### Exercise description
Nothing in the entries may change when you repeat them, and no images may appear.

Start of Provided data

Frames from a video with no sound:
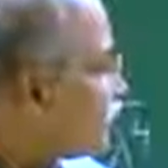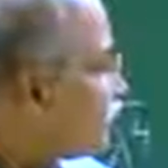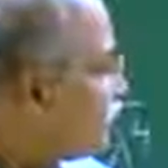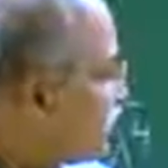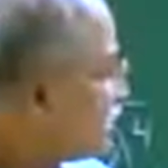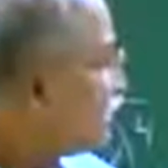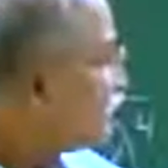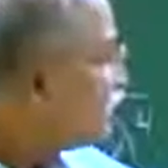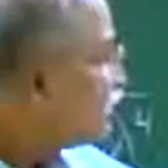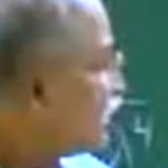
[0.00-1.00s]
the phase
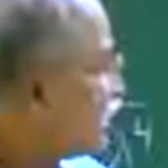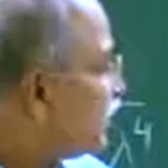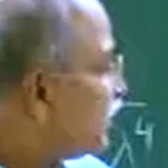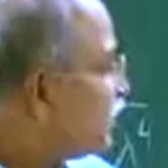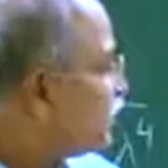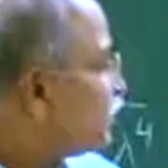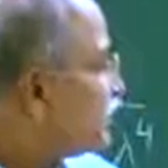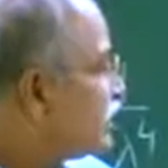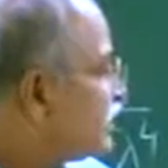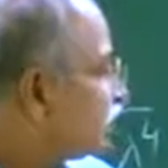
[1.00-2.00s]
difference between these two
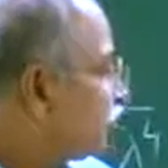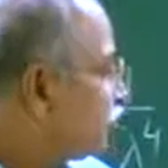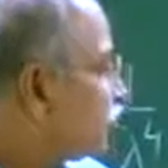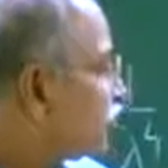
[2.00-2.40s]
is 0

End of Provided data

### Solution for this exercise
Frames from a video with no sound:
[0.00-1.00s]
the phase
[1.00-2.00s]
difference between these two
[2.00-2.40s]
is 0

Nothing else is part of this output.